M. Hasan Muratovic : Non. C’est Zagreb qui prenait les décisions. On nous apportait les preuves selon lesquelles ils avaient demandé des frappes aériennes, mais eux ne pouvaient pas les ordonner. Nous aussi, nous avons fait pression à Tuzla et là aussi, on nous a montré les preuves selon lesquelles les frappes aériennes avaient été demandées. A partir de la Bosnie, tout ce qui devait être fait a été fait. C’est Zagreb ensuite qui décidait. L’OTAN nous répétait en permanence que leurs avions étaient prêts. Un jour, les avions sont restés six heures en l’air en attendant l’ordre qui n’est jamais arrivé.

Mme Marie-Hélène Aubert : En d’autres termes, le général Rupert Smith était connu pour être plus favorable à l’emploi de la force aérienne.

M. Hasan Muratovic : Il était favorable aux frappes aériennes et il disait toujours qu’il attendait le jour où il pourrait attaquer les Serbes.

Mme Marie-Hélène Aubert : Avez-vous eu des contacts avec le général Rupert Smith après la chute de Srebrenica, quand il est revenu ?

M. Hasan Muratovic : Oui, j’ai toujours eu des contacts avec lui.

Mme Marie-Hélène Aubert : Avez-vous discuté de ces événements ?

M. Hasan Muratovic : Bien sûr que nous en avons discuté.

Mme Marie-Hélène Aubert : Qu’en pensait-il ?

M. Hasan Muratovic : Le général Rupert Smith a toujours pensé que c’était une erreur fatale de ne pas avoir ordonné les frappes aériennes.

Le Président François Loncle : Je vous remercie infiniment, Monsieur l’Ambassadeur, pour la qualité de votre témoignage, due aux fonctions que vous occupiez à l’époque. Vous nous avez fait part d’éléments importants pour notre rapport, que nous vous enverrons dès sa publication.

M. Hasan Muratovic : Les informations dont je disposais me parvenaient toujours de sources très sûres. J’entretenais de bonnes relations avec tous les responsables des Nations unies, à part M. Akashi. A un moment, lorsque nous ne voulions plus communiquer avec M. Akashi, je n’ai communiqué qu’avec le général Janvier. Un jour, lorsque je suis allé à Zagreb, M. Akashi a refusé que je rencontre le général Janvier avant de le rencontrer lui. Pour ma part, je ne voulais pas lui parler, je ne voulais parler qu’au général Janvier. Finalement, cela s’est passé ainsi : il est lui-même venu dans le bureau du général Janvier.

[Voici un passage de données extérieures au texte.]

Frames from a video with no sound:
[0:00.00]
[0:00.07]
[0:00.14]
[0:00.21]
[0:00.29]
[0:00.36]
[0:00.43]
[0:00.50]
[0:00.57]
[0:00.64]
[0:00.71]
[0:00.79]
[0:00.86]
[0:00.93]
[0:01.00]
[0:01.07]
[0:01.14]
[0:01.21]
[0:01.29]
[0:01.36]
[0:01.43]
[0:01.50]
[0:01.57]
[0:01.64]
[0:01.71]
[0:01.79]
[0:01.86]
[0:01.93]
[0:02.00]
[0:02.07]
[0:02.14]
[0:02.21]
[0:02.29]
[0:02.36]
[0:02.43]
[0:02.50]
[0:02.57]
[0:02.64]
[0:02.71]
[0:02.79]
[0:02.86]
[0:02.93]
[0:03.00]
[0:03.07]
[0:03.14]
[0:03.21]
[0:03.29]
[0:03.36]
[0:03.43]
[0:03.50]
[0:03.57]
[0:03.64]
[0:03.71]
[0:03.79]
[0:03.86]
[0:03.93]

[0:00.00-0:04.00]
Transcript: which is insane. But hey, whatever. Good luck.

Le Président François Loncle : Les fonctions que vous occupez aujourd’hui vous permettent-elles de considérer avec optimisme l’avenir de la Bosnie-Herzégovine, malgré tous les drames que ce pays a connus ?

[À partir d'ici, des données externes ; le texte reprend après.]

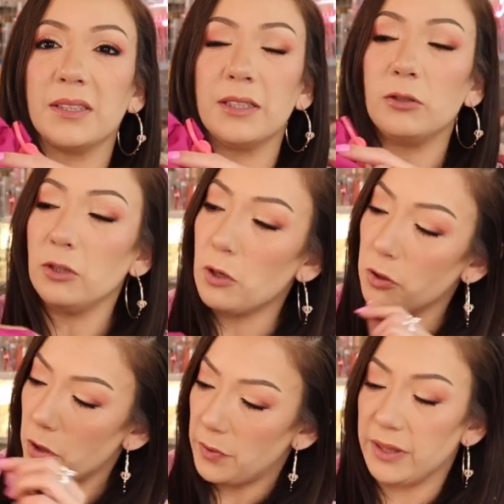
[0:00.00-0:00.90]
little
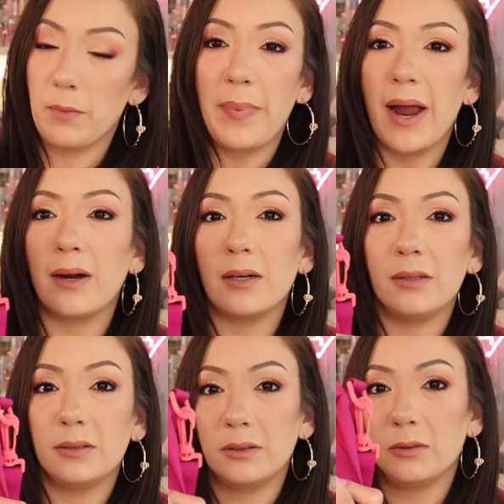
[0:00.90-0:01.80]
logo in the back
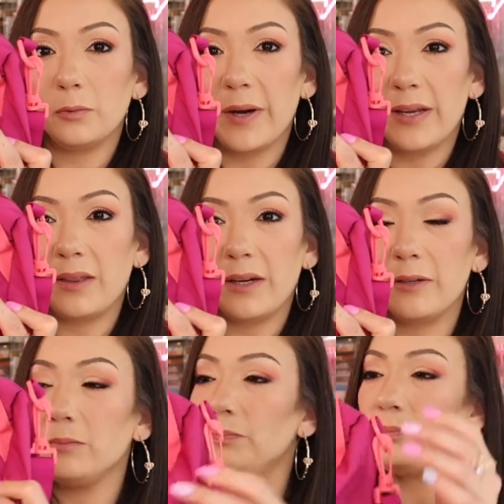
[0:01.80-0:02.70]
right there.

M. Hasan Muratovic : Oui, mais il faudra du temps. Les blessures sont beaucoup plus profondes qu’elles ne le laissent paraître de l’extérieur. De même que les conséquences de la guerre et ses blessures ont une grande influence. Cependant, les Bosniaques sont des gens bien, mais ils avaient de mauvais politiques. Les Serbes sont aussi des gens bien, et eux avaient de mauvais généraux et de mauvais politiques.